Escuchar eso me trajo resignación.
Tres
golpes de puertas de auto me avisaban que otras personas iban a compartir el
espacio. Charlas inentendibles escuchadas en las pausas de las “eses” con algún
énfasis de enojo me recordaban que no era yo el único con problemas esa mañana.
Un ruido
tembloroso de alguna moto vieja y el
aleteo de un motor gasolero que casi parecía un helicóptero me generaban la
sensación de que aunque lento, debía empezar a arrancar nuevamente con algo.
Los
pasos de alguien aplomado me marcaron un ritmo distinto.
Enseguida
atrás, el ruido de una bicicleta, con su clac clac del pedaleo, y el gemido del
asiento de su conductor inquieto.
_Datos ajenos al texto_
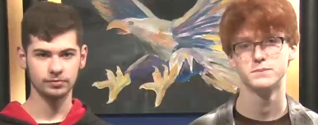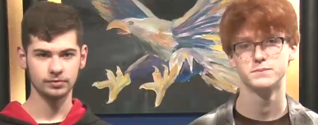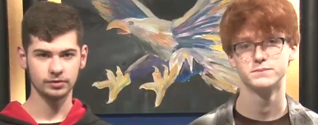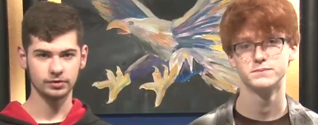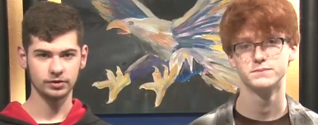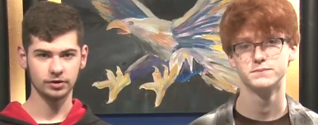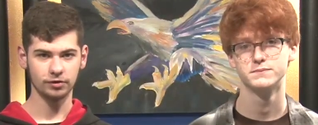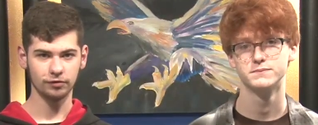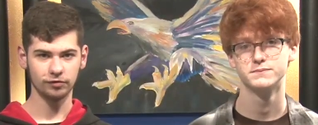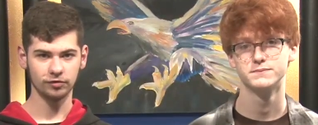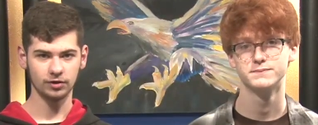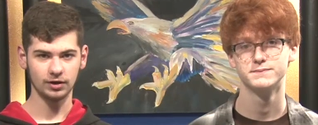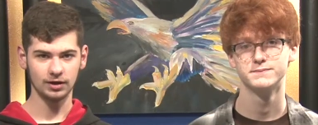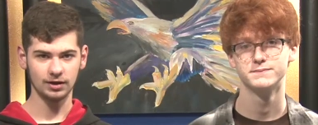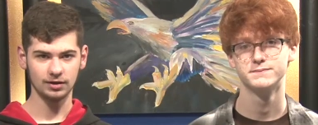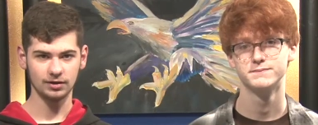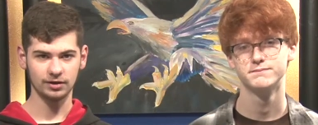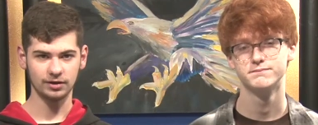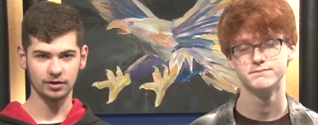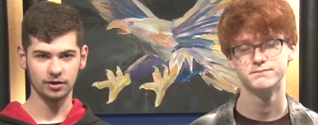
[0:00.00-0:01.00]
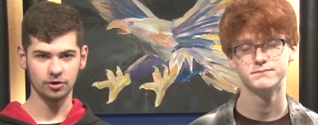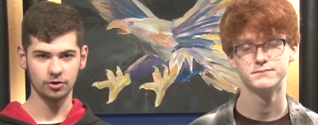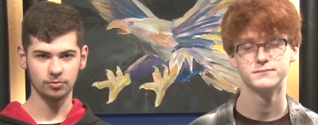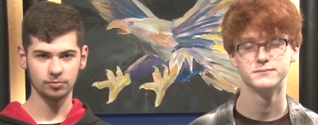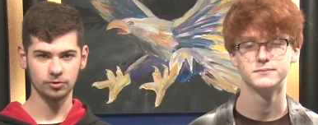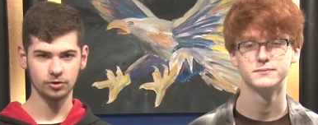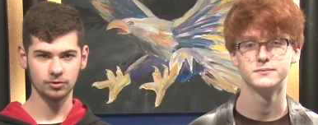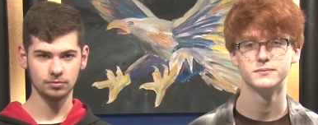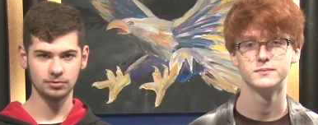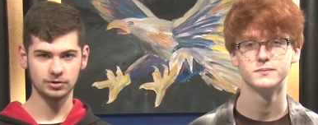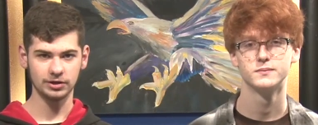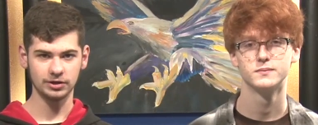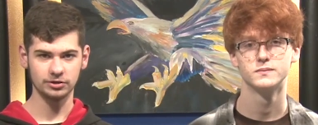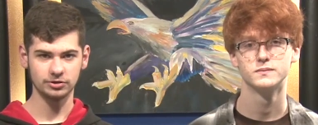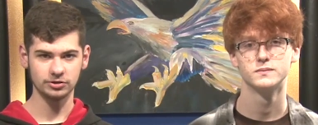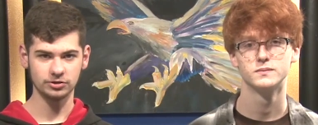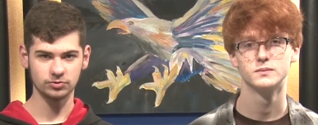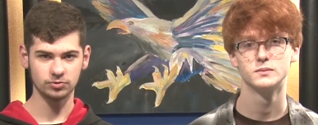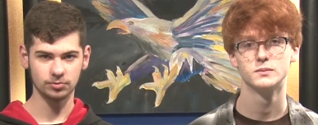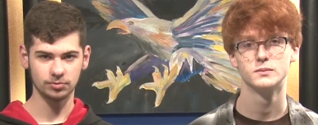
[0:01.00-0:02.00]
Speaker 1: Don't forget that homeroom
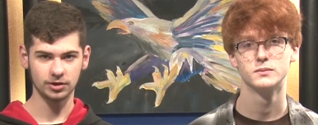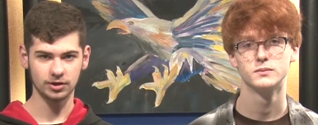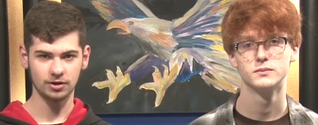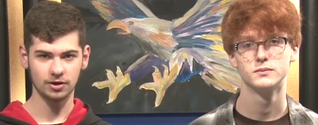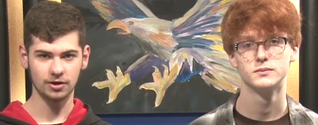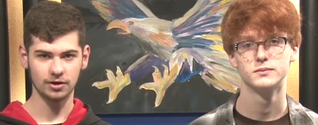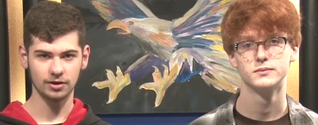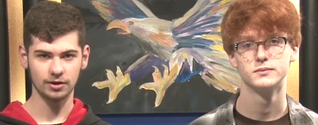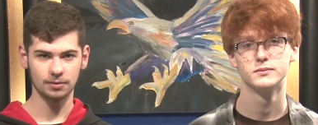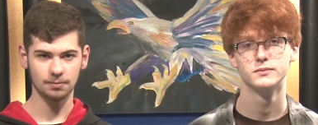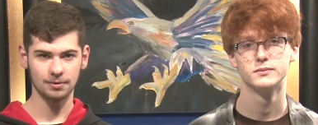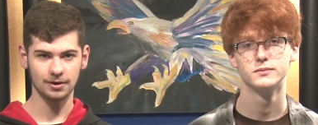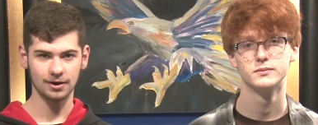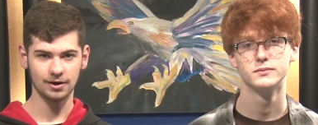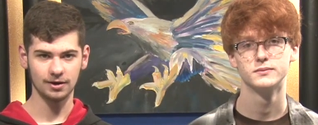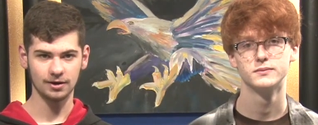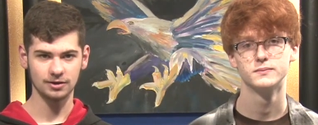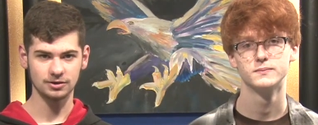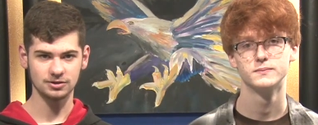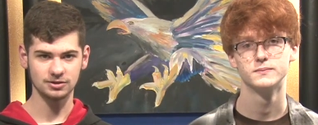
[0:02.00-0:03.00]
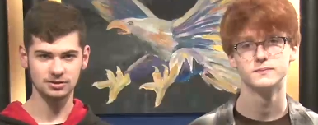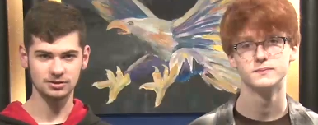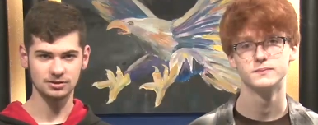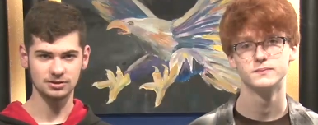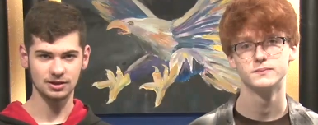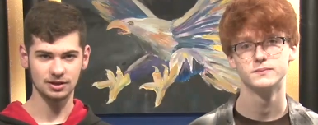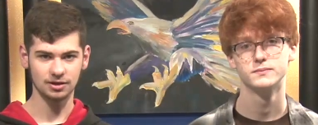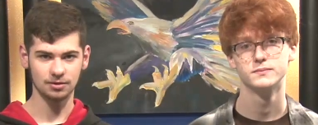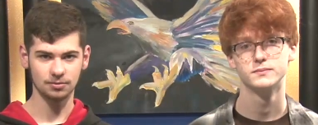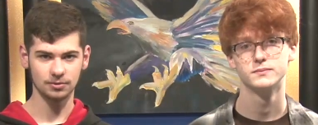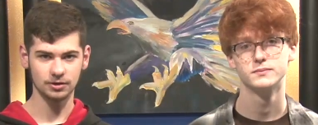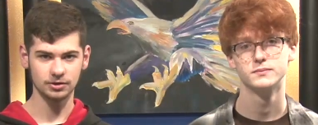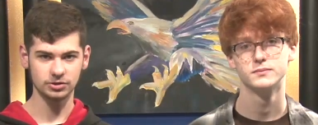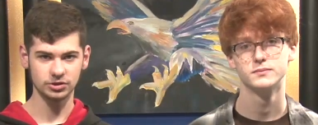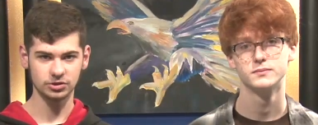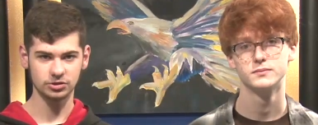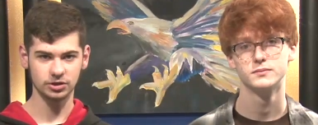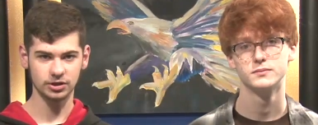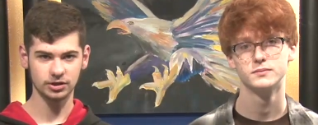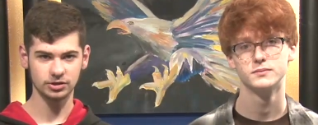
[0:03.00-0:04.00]
teachers will be calling parents to set up
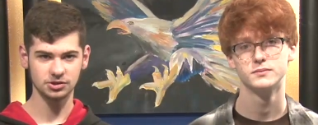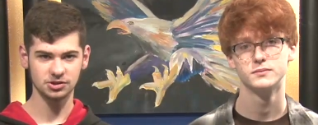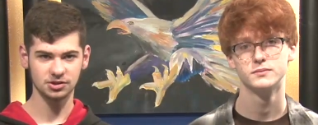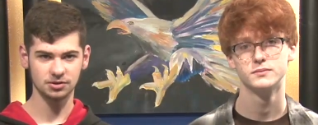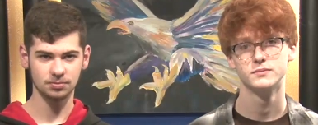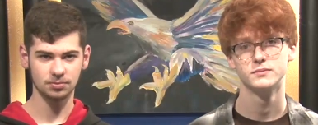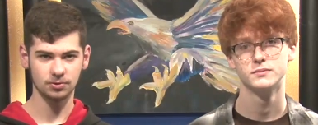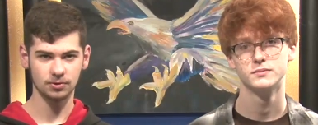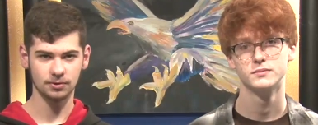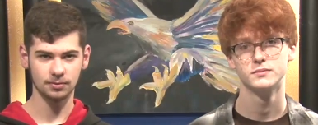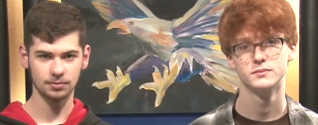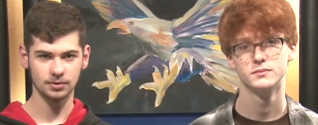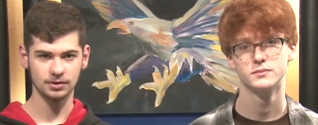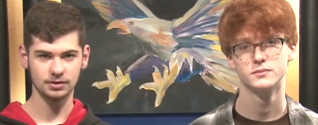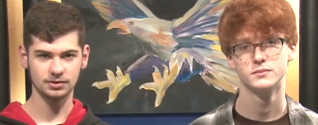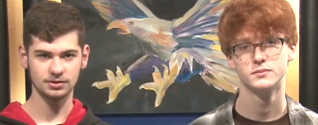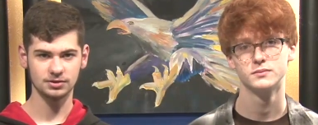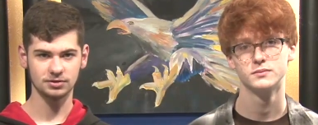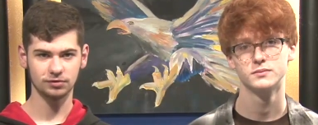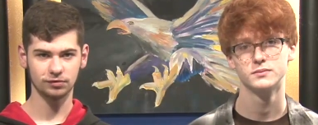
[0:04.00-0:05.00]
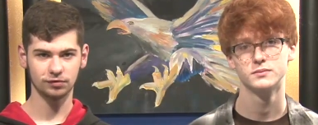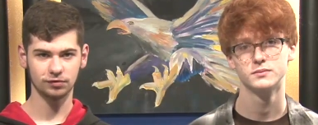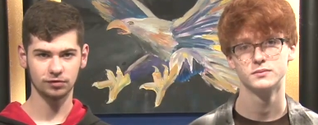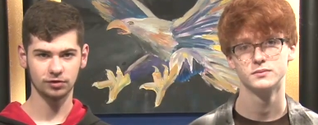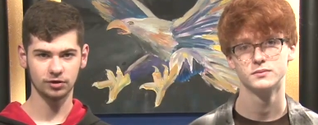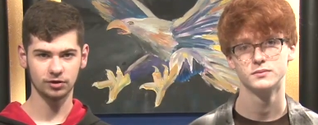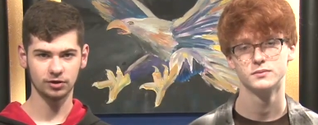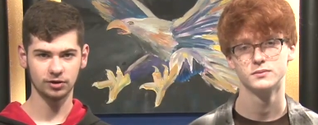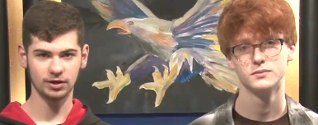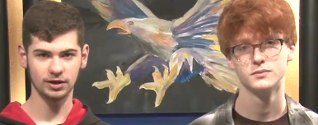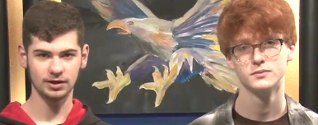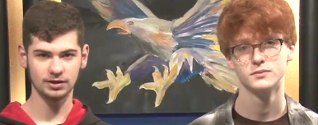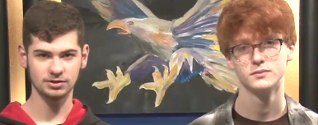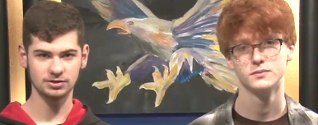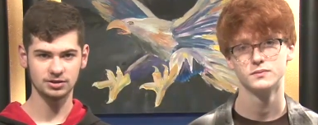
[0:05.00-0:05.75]
registration appointments for your next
Quizás mi problema era tan sencillo de
resolver como la mecánica de esa bicicleta.
La respiración
exhausta en el soplido rítmico del jadeo de un perro, interrumpía mi deseo de
equilibrio y me volvía a la tensión.
Puntas
de zapatos golpearon contra el piso en ritmo marcado como queriendo empezar a
bailar un tango. Con la intención de imponer un ritmo distinto, una trompeta en
dos tiempos, aunque con sentido más realista, debo reconocer que tendría que
ser un conductor queriendo imponer su voluntad a otro con dos golpes en una
bocina.
Otro baile: golpes
más livianos y un ritmo de tres tiempos que indicaba el salticado de una nena
alegre.
Los
minutos pasaban, y los ruidos se me hacían menos claros, menos individuales, no
tan identificables y más partes de un todo, de una diversidad a la que me debía
adaptar.
Cada
vez más pasos con distintos pesos, con distintos ritmos, frases sueltas, ruedas
y más ruedas, llanto de bebe, voz de anciana sobre silla de ruedas, ladridos,
bocinas, motores suaves, temblorosos, algunos que parecían roncar, portazos,
chillidos de frenados, risas, silbido de pájaro, y siempre de fondo, el
parloteo de las cotorras. Una orquesta en el momento de juntar todos los instrumentos.
En
ese todo, debía ya pensar cómo encajar, cómo caminar, cómo cantar, cómo bailar,
… Abrí los ojos y tomé la sección Clasificados. Ya era tiempo de reaccionar.